STUDENT PLACEMENT PREDICTION
PujhaShree.S.B, Lekhasree . R , Logasri. P, Darling
Jemima .D
Assistant Professor in Department of Computer Science and
Engineering, Sri Ramakrishna Engineering College, Coimbatore
ABSTRACT
In an educational institution, the most important objective
is the placement of students. For each and every student, the placement part is
a very important one in college life because for some sets of students it is
the future. The prediction of students will not be 100% accurate but it depends
how the students perform in every part of the placement. So, to predict the
placement package chance of current students, we can analyse the previous year’s
student’s data. The data has been collected from the institution and certain
pre-processing techniques are applied to the models. Different algorithms have
different accuracy Depending on the type of issue and dataset to be solved;
different algorithms have varied levels of accuracy. As a result, we decided to
assess the accuracy levels of three methods, namely Logistic Regression,
Decision Tree Classifier, and Random Forest Classifier, with respect to our
challengeand dataset. The efficiency/accuracy of each model is visualized and
tested and based on the performance analysis, the best model results are
declared.
Keywords: Placement, Performance,
Machine learning algorithms, Logistic Regression, Decision Tree, Random Forest
classifier.
I.
INTRODUCTION
Placement plays a very significant
role in every student's career as well as it is considered to be one of the
important objectives for educational institutions. The students will take up
the admission in college by analyzing the placement records of the educational institutions.
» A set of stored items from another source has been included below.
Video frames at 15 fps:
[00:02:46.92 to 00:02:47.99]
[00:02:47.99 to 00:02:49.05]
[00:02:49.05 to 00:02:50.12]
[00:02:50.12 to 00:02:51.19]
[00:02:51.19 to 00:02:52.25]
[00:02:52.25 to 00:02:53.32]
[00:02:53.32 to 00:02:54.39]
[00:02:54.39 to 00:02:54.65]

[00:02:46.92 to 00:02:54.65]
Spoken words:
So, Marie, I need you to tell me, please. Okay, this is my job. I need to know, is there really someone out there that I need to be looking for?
Now in the present scenario, educational
institutions handle the manual method for predicting the student placement packages.
So to overcome this way of manual method, our project will help to predict the
placement package of students using machine learning technique.
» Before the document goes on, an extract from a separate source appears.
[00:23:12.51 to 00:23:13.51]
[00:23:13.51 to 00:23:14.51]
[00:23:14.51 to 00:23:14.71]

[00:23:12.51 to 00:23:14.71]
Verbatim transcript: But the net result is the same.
The major goal of this study is to determine whether or not
the student will be placed. with a particular package in the placement. Random
forest algorithm is used to predict this model. This model predicts the
placement package by considering the student’s academic and some of the other activities.
Some of the main criteria considered like CGPA and Arrears.
II. SIGNIFICANCE
OF THE STUDY
One
of the most essential goals of any educational institution is to place
graduates. Institutions make great efforts to achieve placements for their student’s
.This will always be helpful to the institution. The objective is to predict
the students getting placed with package for the current year by analyzing the
data collected from previous years students.Every student seeks admission to
colleges by analyzing the college's placement record.The major goal is to
anticipate whether a student will be placed in campus recruitment with a
specific package or not. For this, the data considered is the academic history
of students CGPA, Arrear history.
III. OBJECTIVES
OF THE STUDY
● The major goal of this model is to
determine whether or not a student will be placed in campus recruitment. (
USING MACHINE LEARNING ALGORITHMS)
● A good placement leads to a good
reputation as well as the good future of the organization as well for the wards..
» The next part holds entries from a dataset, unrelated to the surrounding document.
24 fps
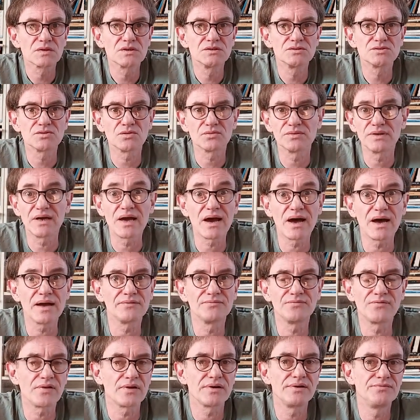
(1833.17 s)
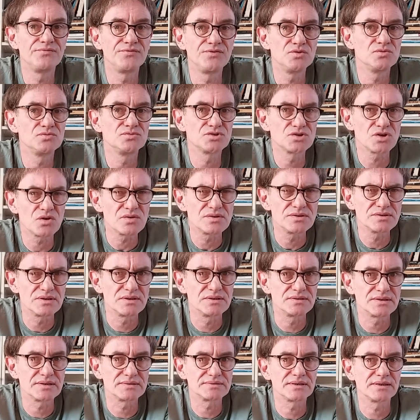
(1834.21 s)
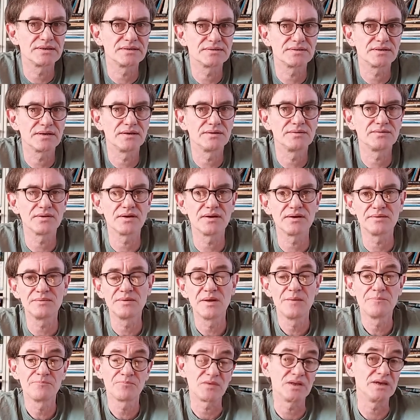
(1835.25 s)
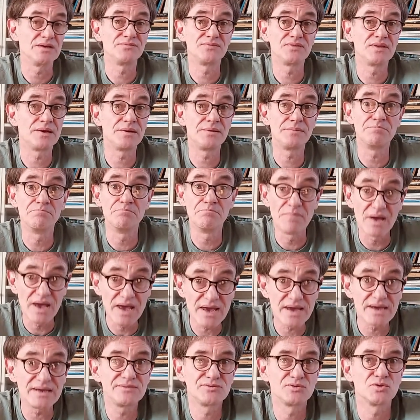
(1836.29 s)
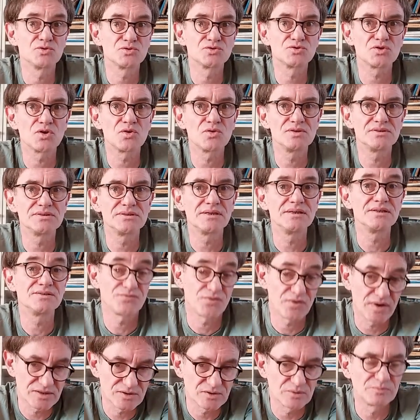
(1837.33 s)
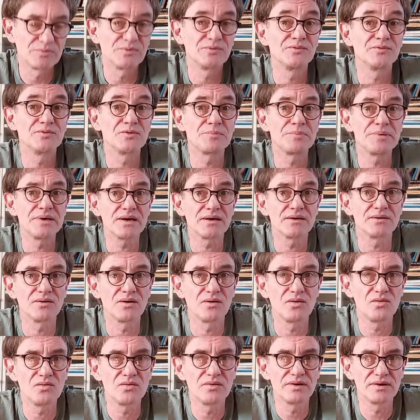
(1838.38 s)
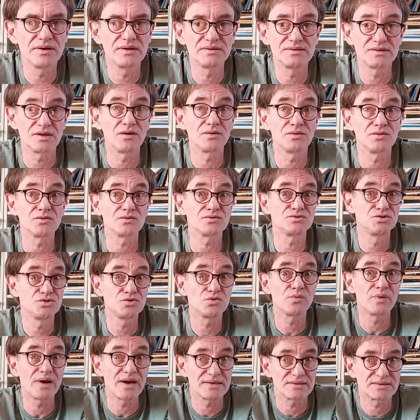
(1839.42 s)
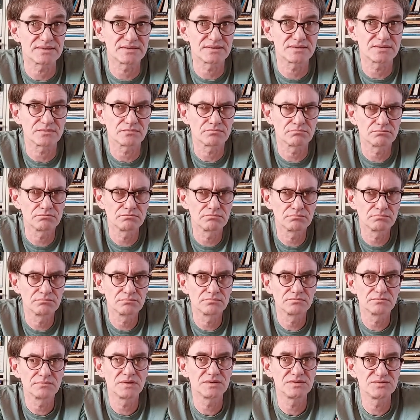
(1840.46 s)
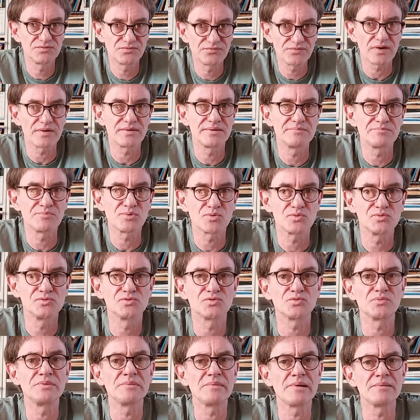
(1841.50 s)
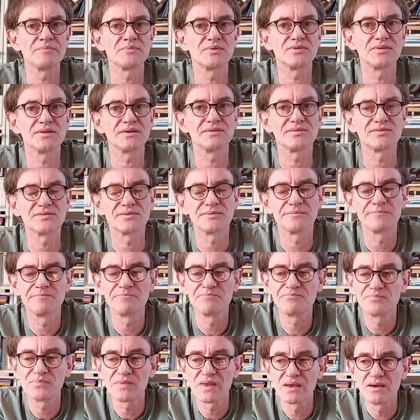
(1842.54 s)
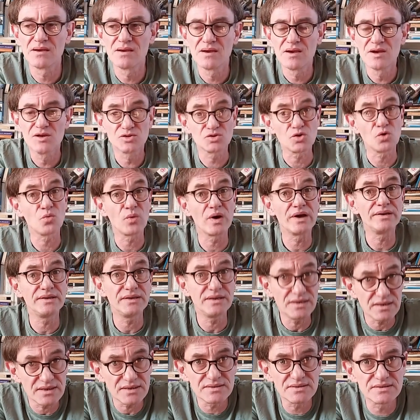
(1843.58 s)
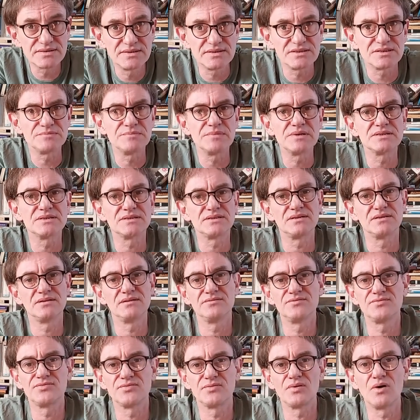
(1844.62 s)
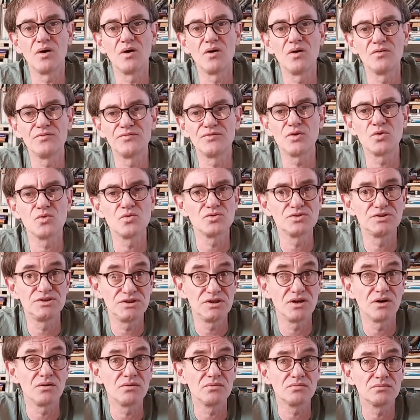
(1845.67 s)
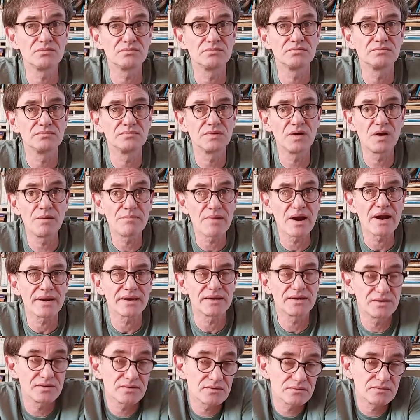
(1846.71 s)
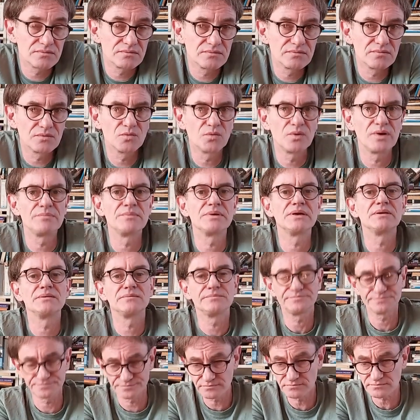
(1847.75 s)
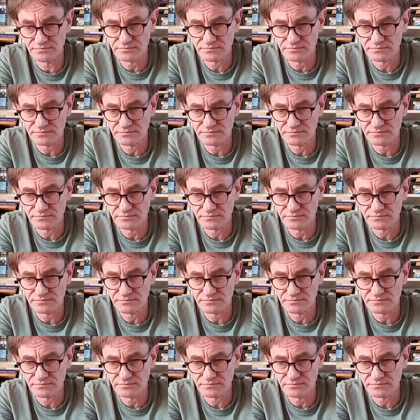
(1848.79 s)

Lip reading: So they had very few choices, as I said. And if they made those choices, for example, the piano, it's under duress. It's very important to remember this. So when he is dismissive of those young American women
● One of the biggest challenges that
higher learning establishments face nowadays is to boost the placement
performance of their scholars.
● One of the effective ways to address
the challenges for improving the quality is to provide new software related to
the educational institution about the students performance in placements.
IV.
POPULATION AND SAMPLE
The population includes Activity of Students from a
University. We have used random forest classifier techniques and based on their
CGPA and Arrears randomly selected 128 Students Data from a university have
been put on to test.
V.
STATISTICAL TECHNIQUES USED IN THE
PRESENT STUDY
Machine learning model (Random Forest Classifier) for
evaluating the student’s eligibility was developed and validated by
Lekhasree.R, Logasri.P and Pujha Shree S.B (2021). Averages of the Arrear and CGPA
were used to analyze the data
VI.
MACHINE LEARNING
The objective of any machine learning problem is to identify
a single model that will best predict our desired outcome. The system proposed
uses three different machine learning models to train and test the students'
data.
The models that are trained with the dataset are,
● Random Forest Classification
● Logistic regression
●
Decision tree
These
models are trained and the model with the highest accuracy is observed by
testing it with the dataset. This is an iterative process carried out that
increases the consistency and accuracy of the models.
VII.
ACCURACY SCORE:
Accuracy
is one of the metrics for evaluating the classification models. Informally,
accuracy is the fraction of predictions from our model that got right. And
moreover, accuracy has the following definition: Accuracy = Number of correct
predictions / Total number of predictions.
VIII.
LOGISTIC REGRESSION
● Decide on one dependent variable, which in our case is the placement
status variable and independent variables which are student regna, name,
department, number of arrears, and CGPA.
● Importing the required libraries
read the dataset and pre-processes it.
● Splitting the sample dataset into
training and testing sets.
● Now we will train the model using
the training set. For providing training or fitting the model to the training
set, we will import the Logistic Regression class of the sclera library. After
importing the class, we will create an object and use it to fit the model to
logistic regression that we have trained.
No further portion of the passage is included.